Depuis le 22 novembre et jusqu'au 5 janvier, Nancy vit au rythme de la Saint-Nicolas. Cette année, la cité ducale a décidé d'inviter son voisin luxembourgeois, avec en ligne de mire l'inscription de la tradition au patrimoine culturel immatériel de l'Unesco.

Incontournable à Metz ou Thionville, le Luxembourg a petit déficit de notoriété à Nancy, ville située à environ 120 kilomètres du Grand-Duché.

Après le Japon l'an passé, les organisateurs nancéiens des fêtes de la Saint-Nicolas ont décidé de faire du Luxembourg le pays invité, initiative qui aura peut-être pour effet d'atténuer ce phénomène.
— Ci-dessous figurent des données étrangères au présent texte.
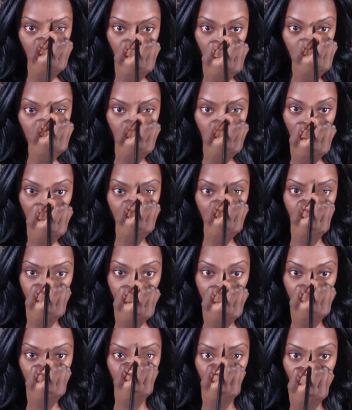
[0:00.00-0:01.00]
And I'll
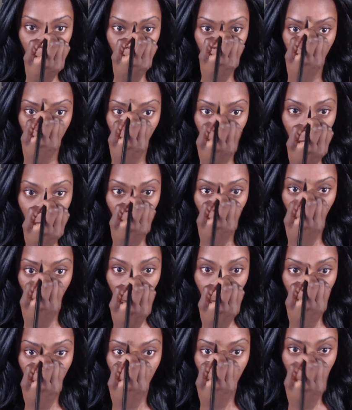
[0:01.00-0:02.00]
fan it out at the
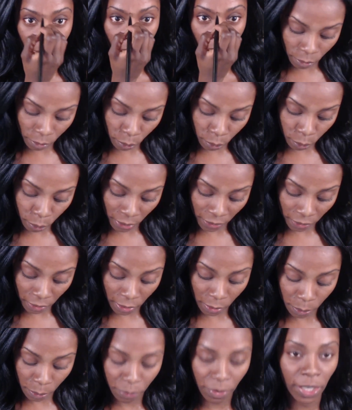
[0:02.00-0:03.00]
top. With
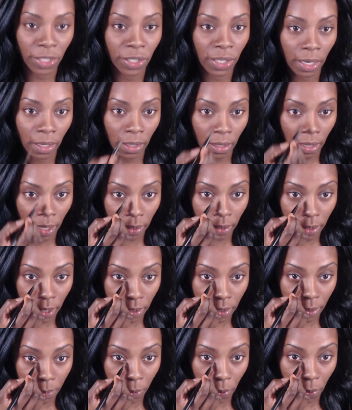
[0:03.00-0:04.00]
this brush, I'll
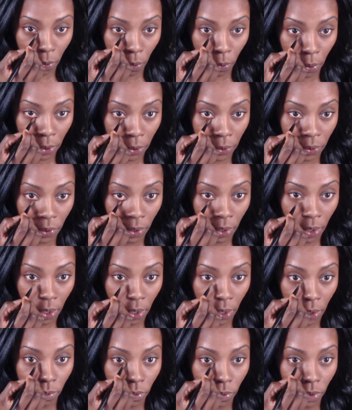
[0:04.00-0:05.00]
touch up the corners
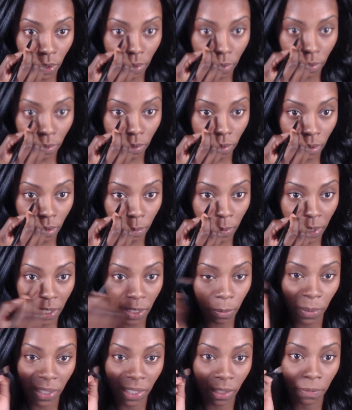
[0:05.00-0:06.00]
just to be
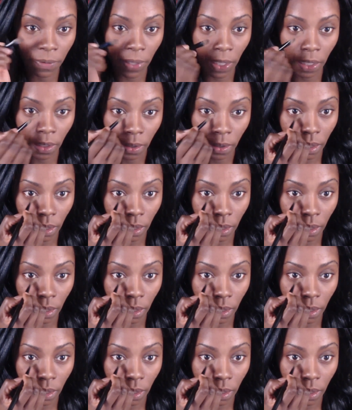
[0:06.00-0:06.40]
specific.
D’où la présence de l’écrivain et réalisateur américain Peter Lion, venu présenter son documentaire The American St-Nick. L’histoire touchante de GIs américains qui ont ressuscité la tradition de St-Nicolas à Wiltz au Grand-Duché en 1944, après plusieurs années d’interdiction par les nazis.
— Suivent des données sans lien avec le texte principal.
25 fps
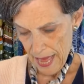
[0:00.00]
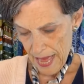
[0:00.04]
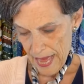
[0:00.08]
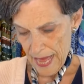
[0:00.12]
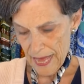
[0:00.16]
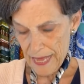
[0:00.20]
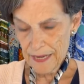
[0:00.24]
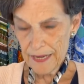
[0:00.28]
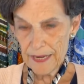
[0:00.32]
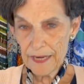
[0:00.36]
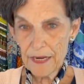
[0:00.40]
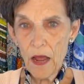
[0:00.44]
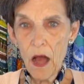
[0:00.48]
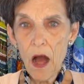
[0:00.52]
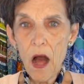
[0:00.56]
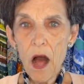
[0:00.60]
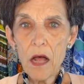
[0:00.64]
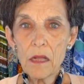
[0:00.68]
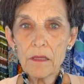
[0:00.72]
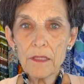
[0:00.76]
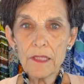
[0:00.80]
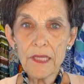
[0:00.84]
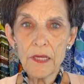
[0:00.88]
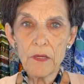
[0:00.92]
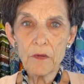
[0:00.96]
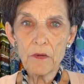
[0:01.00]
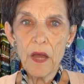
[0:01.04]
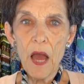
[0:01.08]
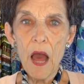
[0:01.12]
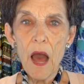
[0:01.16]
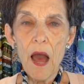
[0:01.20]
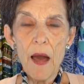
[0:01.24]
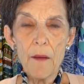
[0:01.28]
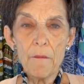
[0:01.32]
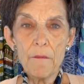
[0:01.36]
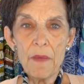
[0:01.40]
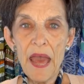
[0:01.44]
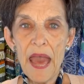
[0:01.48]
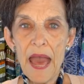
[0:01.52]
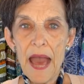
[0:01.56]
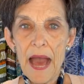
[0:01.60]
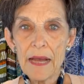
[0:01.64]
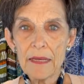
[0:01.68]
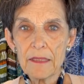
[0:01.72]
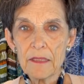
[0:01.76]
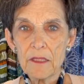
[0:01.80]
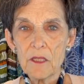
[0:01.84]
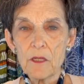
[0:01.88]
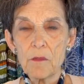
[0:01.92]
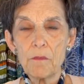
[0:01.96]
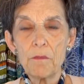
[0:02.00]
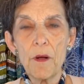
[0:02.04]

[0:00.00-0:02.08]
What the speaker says: And it also compacts the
Également celle d'artistes luxembourgeois, comme la fanfare Lumaband qui s'est illustrée lors du grand défilé du samedi 7 décembre devant quelque 100.000 personnes.
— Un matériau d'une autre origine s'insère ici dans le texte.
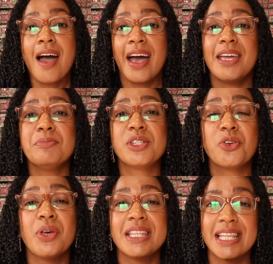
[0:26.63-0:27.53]
I am
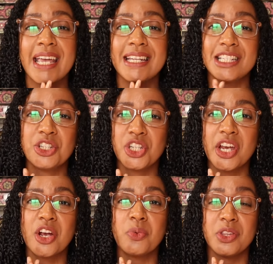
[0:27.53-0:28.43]
so excited to
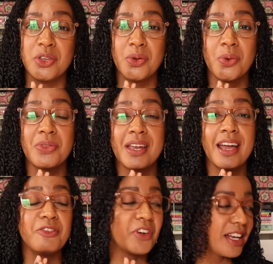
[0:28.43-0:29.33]
share with you that
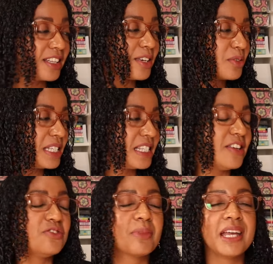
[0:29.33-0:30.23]
I finally
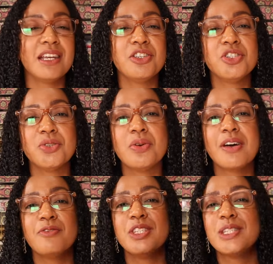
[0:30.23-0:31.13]
received my issue
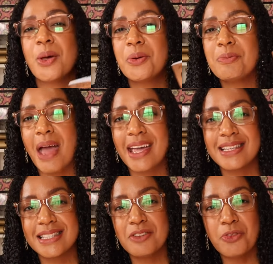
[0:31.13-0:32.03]
of Sewn
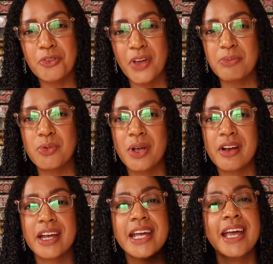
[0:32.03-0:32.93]
magazine for
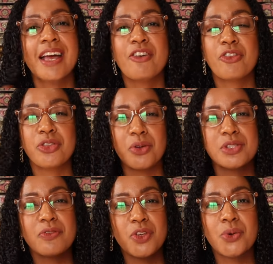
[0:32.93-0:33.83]
February. For
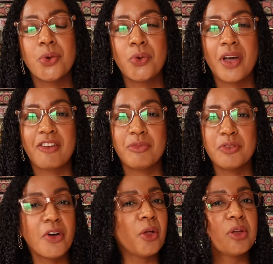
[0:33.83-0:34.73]
those of you who have
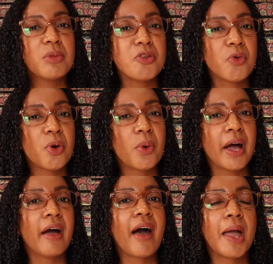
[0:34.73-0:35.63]
been following me for a
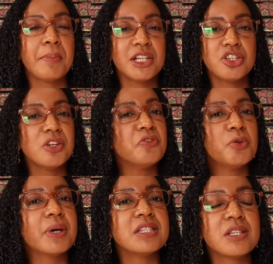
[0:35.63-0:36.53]
while, I mentioned a
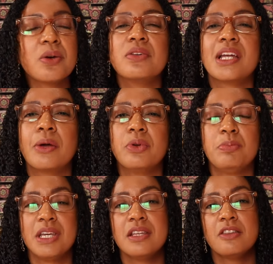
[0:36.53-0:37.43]
few months ago that I would
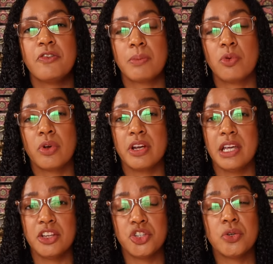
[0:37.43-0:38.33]
be in the February
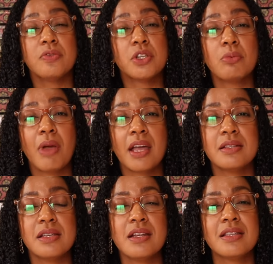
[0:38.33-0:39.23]
issue of Sewn
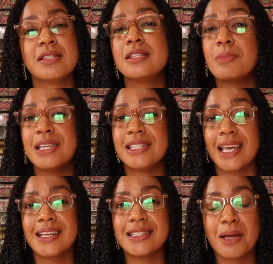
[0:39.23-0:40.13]
magazine. This is my
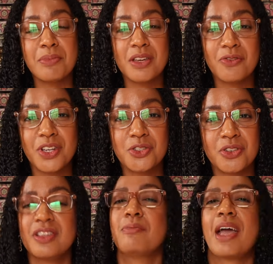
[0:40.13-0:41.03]
second time being
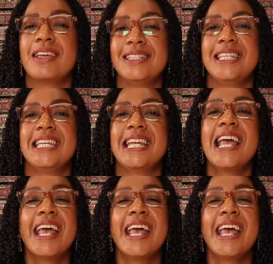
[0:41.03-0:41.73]
featured in the magazine,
Le Premier ministre luxembourgeois, Xavier Bettel, a honoré l’invitation du maire de Nancy, Laurent Hénart. Il s’agissait de donner plus de poids à la candidature commune pour inscrire la fête de Saint-Nicolas au patrimoine culturel immatériel de l’Unesco, ce que chaque pays — la France comme le Luxembourg —, a déjà fait sur le plan national.